Le navire Geo Barents a porté secours à 410 personnes au cours de 7 opérations entre le 10 et le 12 juin 2021. Crédit : MSF
Le navire Geo Barents a porté secours à 410 personnes au cours de 7 opérations entre le 10 et le 12 juin 2021. Crédit : MSF

Le navire humanitaire de MSF a porté secours à 410 personnes, dont 12 femmes et 99 mineurs, au cours de sept opérations menées entre jeudi et samedi. Le bateau est désormais à la recherche d'un port sûr pour débarquer les rescapés.

Le navire humanitaire de Médecins sans frontières (MSF) est à la recherche d'un port sûr après avoir enchaîné plusieurs opérations de sauvetage ces derniers jours en Méditerranée. Entre jeudi 10 juin et samedi 12 juin, le bateau a porté assistance à 410 migrants.

Les derniers sauvetages remontent à samedi quand le Geo Barents a mené quatre opérations consécutives portant secours à 266 personnes au large des eaux maltaises. Selon MSF, les autorités du pays n'ont pas voulu prêter main forte à l'ONG au cours des opérations et a refusé d'accueillir les rescapés sur leur sol.

"Sauvetages non-stop"

Auparavant, dans les journées de jeudi et vendredi, le Geo Barents avait secouru 144 migrants en détresse en mer, dans la zone de recherche et de sauvetage (SAR zone) au large de la Libye.

"Les équipes ont procédé à des sauvetages non-stop. Elles n'ont pas dormi pendant 48h", explique une chargée de communication de MSF à InfoMigrants. "Il y a un nombre exceptionnel de personnes à bord, ce qui montre la gravité de la situation en Méditerranée centrale".

En tout, ce sont donc 410 rescapés qui se trouvent à bord du navire humanitaire : 299 hommes, 12 femmes dont une enceinte, et 99 mineurs dont 91 non-accompagnés. La majorité des rescapés ont déclaré être Syriens, on compte aussi des Ethiopiens, des Bangladais, des Erythréens et plusieurs autres nationalités.

A la date du 14 juin, le Geo Barents cherchait toujours un port de débarquement. "Nous avons contacté les autorités maritimes compétentes [...] Vingt-quatre heures de ping-pong bureaucratique et toujours pas de solution", a twitté l'ONG dimanche 13 juin.

Intimidation des garde-côtes libyens

Présent depuis le 31 mai au large de la Libye, le navire de MSF a également subi le harcèlement des autorités maritimes libyennes.
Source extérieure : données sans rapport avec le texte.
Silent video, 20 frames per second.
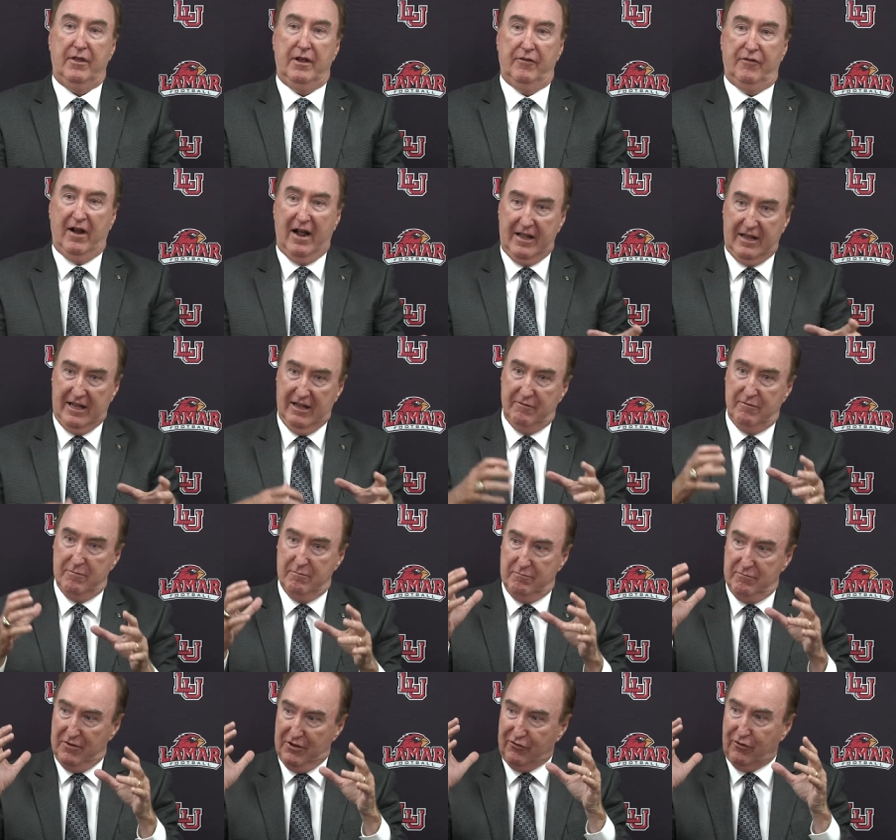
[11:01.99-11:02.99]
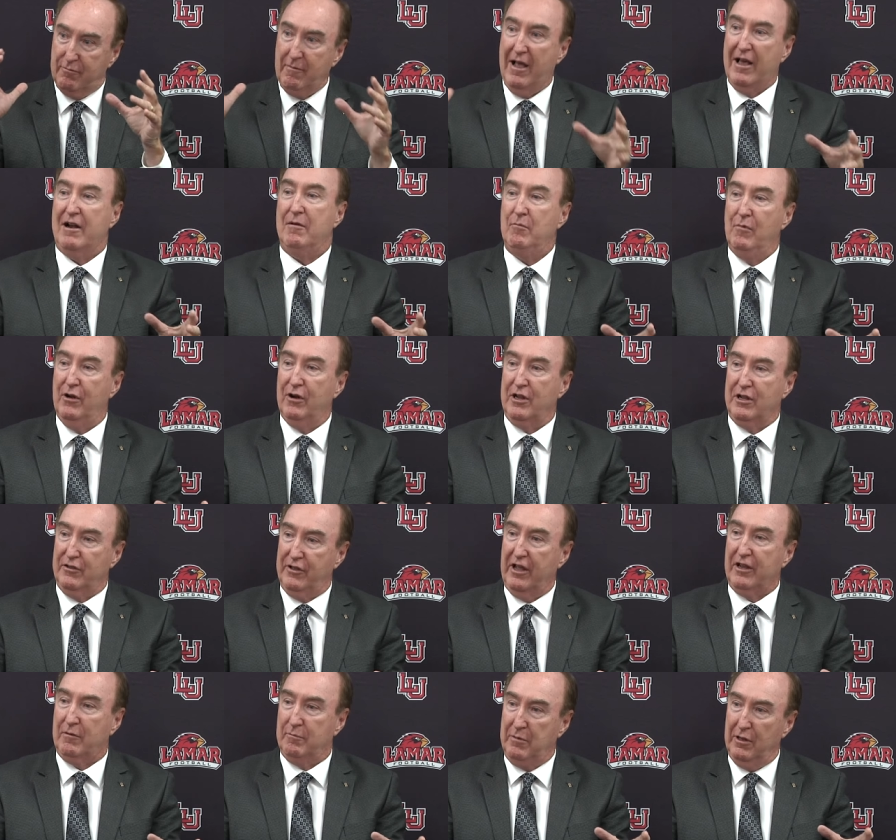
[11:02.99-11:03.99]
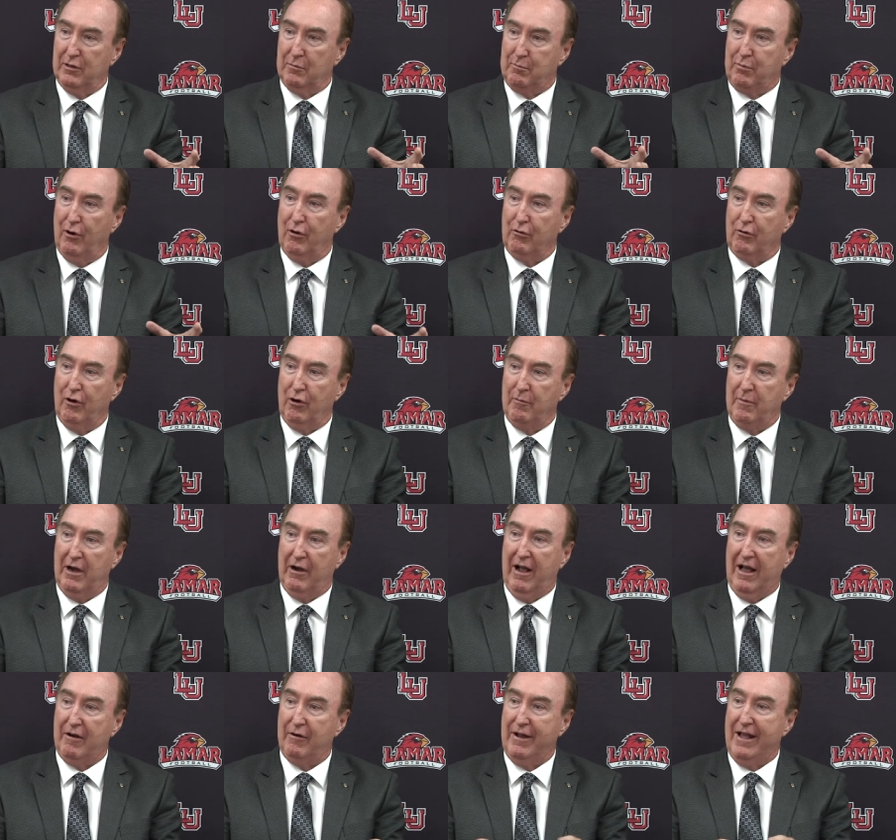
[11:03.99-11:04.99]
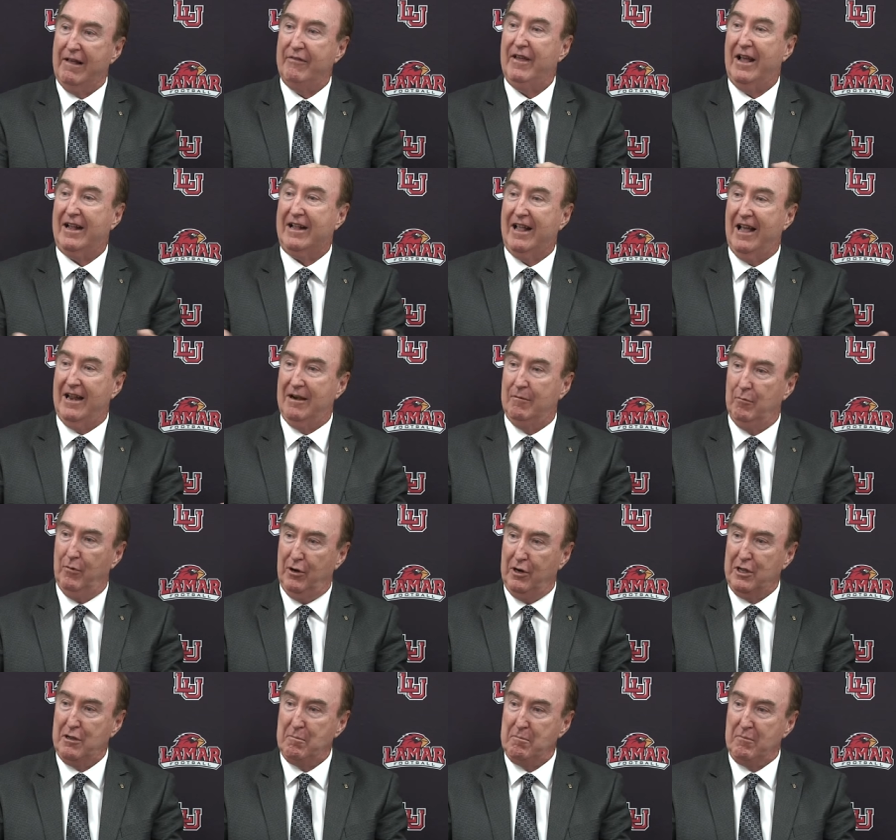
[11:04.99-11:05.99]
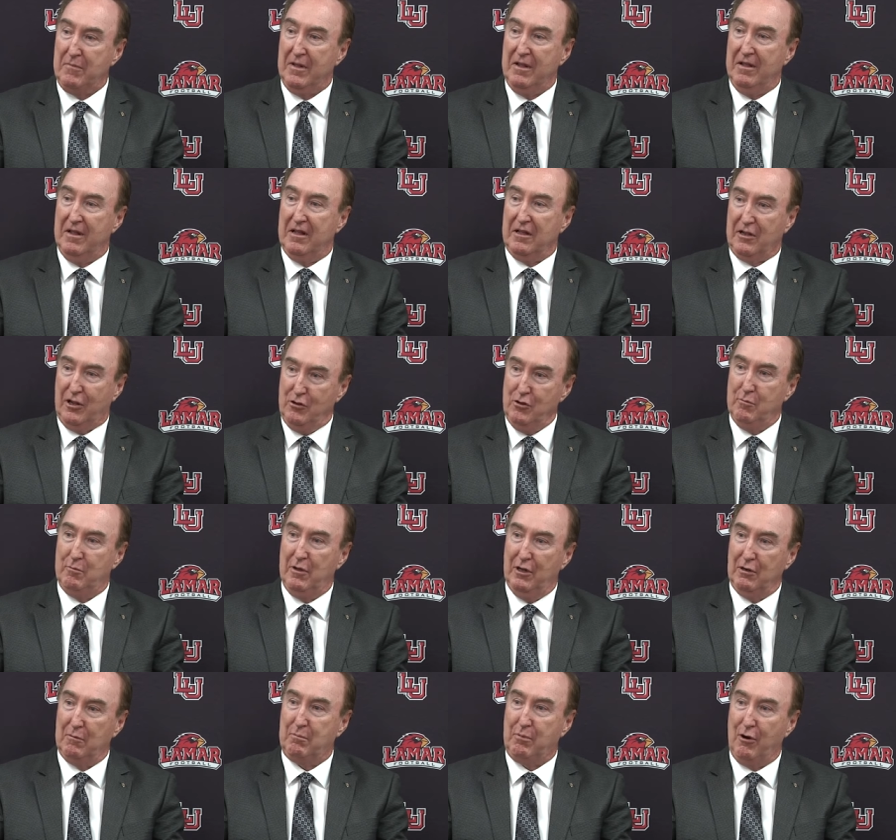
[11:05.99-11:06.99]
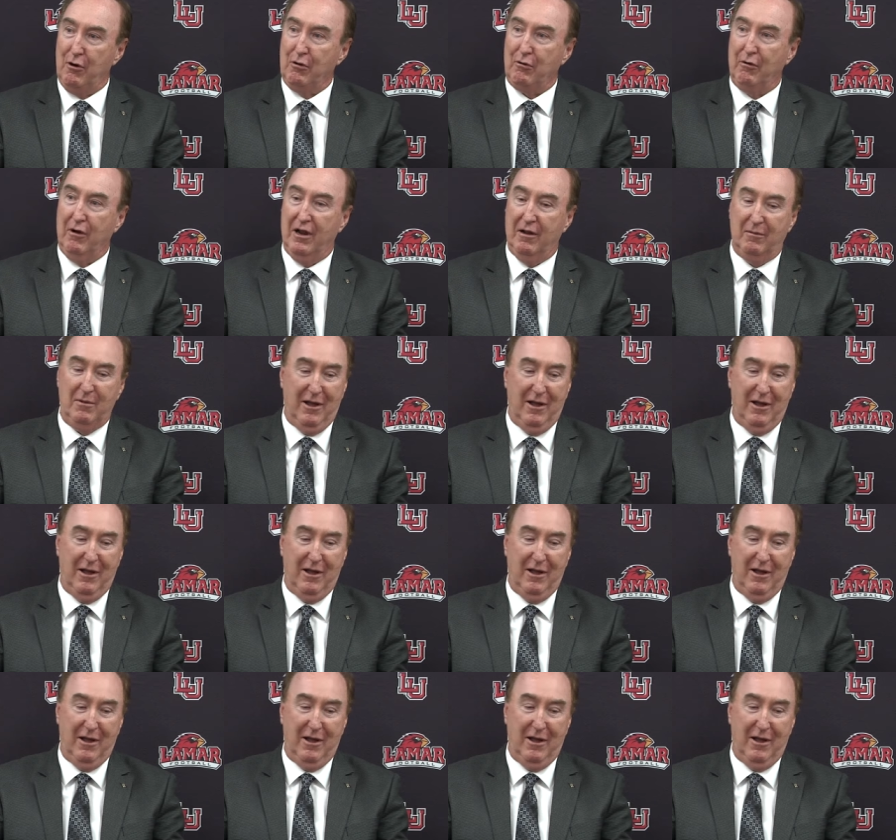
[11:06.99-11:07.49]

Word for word: that if I give them this amount of money, they could build a program here. I don't have that kind of money. Can you build a program?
Ces dernières auraient "intimidé verbalement" et "menacé par radio" l'équipage.

Le navire a notamment été témoin de plusieurs interceptions par les garde-côtes libyens. "À 8h30 ce matin [du 1er juin], le Geo Barents a vu un navire des garde-côtes libyens intercepter un canot pneumatique au large de Zouara", avait tweeté MSF. La veille, l'équipage avait "repéré deux patrouilleurs libyens (...) remplis de personnes sans gilet de sauvetage".

Selon MSF, plus de 650 personnes sont mortes sur la route maritime de Méditerranée centrale, la plus meurtrière au monde.

Alors que la quasi-totalité des navires humanitaires venant en aide aux migrants en Méditerranée sont bloqués par l'Italie dans des ports du pays pour des "irrégularités", le Geo Barents est le seul qui sillonne actuellement la SAR zone.

La rédaction tient à rappeler que les navires humanitaires (Ocean Viking, Sea Watch, Mare Jonio….) sillonnent une partie très limitée de la mer Méditerranée. La présence de ces ONG est loin d’être une garantie de secours pour les migrants qui veulent tenter la traversée depuis les côtes africaines. Beaucoup d’embarcations passent inaperçues dans l’immensité de la mer. Beaucoup de canots sombrent aussi sans avoir été repérés. La Méditerranée reste aujourd’hui la route maritime la plus meurtrière au monde.